Les règles fiscales et sociales évoluent à nouveau pour les retraités et les épargnants en 2026. Entre revalorisation du barème de l’impôt sur le revenu, hausse des prélèvements sociaux sur les pensions et les placements, et ajustements des seuils d’imposition, les changements à venir suscitent de nombreuses questions.
Les nouvelles mesures, issues des dernières lois de finances et de financement de la Sécurité sociale, modifient la donne pour les revenus de retraite, les placements financiers et le cumul emploi-retraite.
Tour d’horizon des principaux points à connaître pour anticiper l’impact de ces évolutions sur le budget des ménages.
Revalorisation du barème de l’impôt sur le revenu et hausse des prélèvements sociaux en 2026
L’année 2026 marque un tournant pour les contribuables français, avec une revalorisation du barème de l’impôt sur le revenu de 0,9 %, alignée sur l’inflation, et une augmentation notable de la CSG sur les retraites (+1,8 %) et les revenus du patrimoine (+1,4 point).
Les seuils d’imposition évoluent, repoussant l’entrée dans l’impôt à 1 662,50 € nets mensuels pour une personne seule.
Si cette mesure allège la pression fiscale pour certains foyers, la hausse des prélèvements sociaux pèse davantage sur les retraités et les détenteurs de revenus financiers, accentuant l’écart entre l’impôt sur le revenu et les contributions sociales dans le budget des ménages.

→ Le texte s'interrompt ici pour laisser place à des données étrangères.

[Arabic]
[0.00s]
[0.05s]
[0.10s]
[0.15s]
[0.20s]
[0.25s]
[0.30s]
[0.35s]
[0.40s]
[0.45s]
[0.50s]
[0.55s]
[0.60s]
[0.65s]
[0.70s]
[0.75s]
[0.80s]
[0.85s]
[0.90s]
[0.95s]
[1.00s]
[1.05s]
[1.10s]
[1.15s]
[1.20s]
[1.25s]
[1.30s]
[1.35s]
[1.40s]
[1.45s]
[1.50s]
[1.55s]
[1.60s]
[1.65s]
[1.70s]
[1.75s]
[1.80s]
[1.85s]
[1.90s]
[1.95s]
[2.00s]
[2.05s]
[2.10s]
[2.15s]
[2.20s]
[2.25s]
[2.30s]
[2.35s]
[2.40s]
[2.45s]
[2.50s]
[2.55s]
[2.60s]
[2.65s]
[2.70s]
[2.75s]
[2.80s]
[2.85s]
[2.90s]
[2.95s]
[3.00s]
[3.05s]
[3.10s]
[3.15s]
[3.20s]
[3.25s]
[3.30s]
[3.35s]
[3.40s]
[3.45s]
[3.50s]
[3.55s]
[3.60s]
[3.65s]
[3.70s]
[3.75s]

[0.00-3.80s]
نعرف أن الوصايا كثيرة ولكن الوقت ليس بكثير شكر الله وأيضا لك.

Calcul détaillé des prélèvements sur une pension de 2 000 € brut par mois en 2026
Pour un retraité percevant 2 000 € brut mensuels, soit 24 000 € par an, les prélèvements sociaux (CSG à 6,6 %, CRDS à 0,5 % et Casa à 0,3 %) atteignent 7,4 %, soit 1 776 € prélevés sur l’année.
Après ces retenues, la pension nette s’établit autour de 1 850 € par mois. Côté impôt sur le revenu, la CSG partiellement déductible, l’abattement de 10 % et l’avantage pour les plus de 65 ans réduisent la base imposable, aboutissant à un impôt annuel d’environ 357 €.

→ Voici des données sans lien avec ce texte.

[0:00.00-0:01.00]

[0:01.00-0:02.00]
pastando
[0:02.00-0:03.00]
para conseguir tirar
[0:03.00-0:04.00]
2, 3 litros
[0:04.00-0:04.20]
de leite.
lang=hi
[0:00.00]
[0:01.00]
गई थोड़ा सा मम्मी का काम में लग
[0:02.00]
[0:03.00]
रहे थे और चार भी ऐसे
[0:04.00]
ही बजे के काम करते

Ainsi, les contributions sociales représentent près de cinq fois le montant de l’impôt, confirmant leur poids prépondérant dans le budget des retraités.
Nouveaux seuils d’imposition et dispositifs d’allègement fiscal
En 2026, le seuil minimal d’imposition pour une personne seule s’établit à 1 662,50 € nets par mois, soit environ 19 550 € annuels, grâce à la revalorisation du barème et à l’abattement forfaitaire de 10 %.
La décote, appliquée aux foyers modestes, permet de réduire voire d’annuler l’impôt dû si celui-ci reste inférieur à 61 €. Pour les couples ou familles, le seuil augmente selon le nombre de parts fiscales.
Par ailleurs, les dispositifs d’allègement sont maintenus : doublement du plafond de la réduction « Coluche », prorogation de l’IR-PME à taux majoré, et exonérations sur certaines plus-values immobilières, offrant ainsi des opportunités d’optimisation fiscale malgré la hausse des prélèvements sociaux.
Autres mesures fiscales et sociales majeures du Budget 2026
Le Budget 2026 introduit une hausse de la CSG sur les revenus du capital, portée à 10,6 %, ce qui fait grimper le taux global des prélèvements sociaux à 18,6 % pour les placements financiers, hors assurance vie et épargne réglementée.
La réforme du cumul emploi-retraite, applicable dès 2027, instaure des plafonds de revenus et conditionne l’ouverture de nouveaux droits à la liquidation de toutes les pensions. Par ailleurs, l’IFI évolue vers un impôt sur la fortune improductive, ciblant davantage les actifs non productifs.
Ces mesures, déjà adoptées ou en voie de finalisation, alourdissent la fiscalité des épargnants et complexifient la gestion des retraites, incitant à une vigilance accrue dans la planification patrimoniale.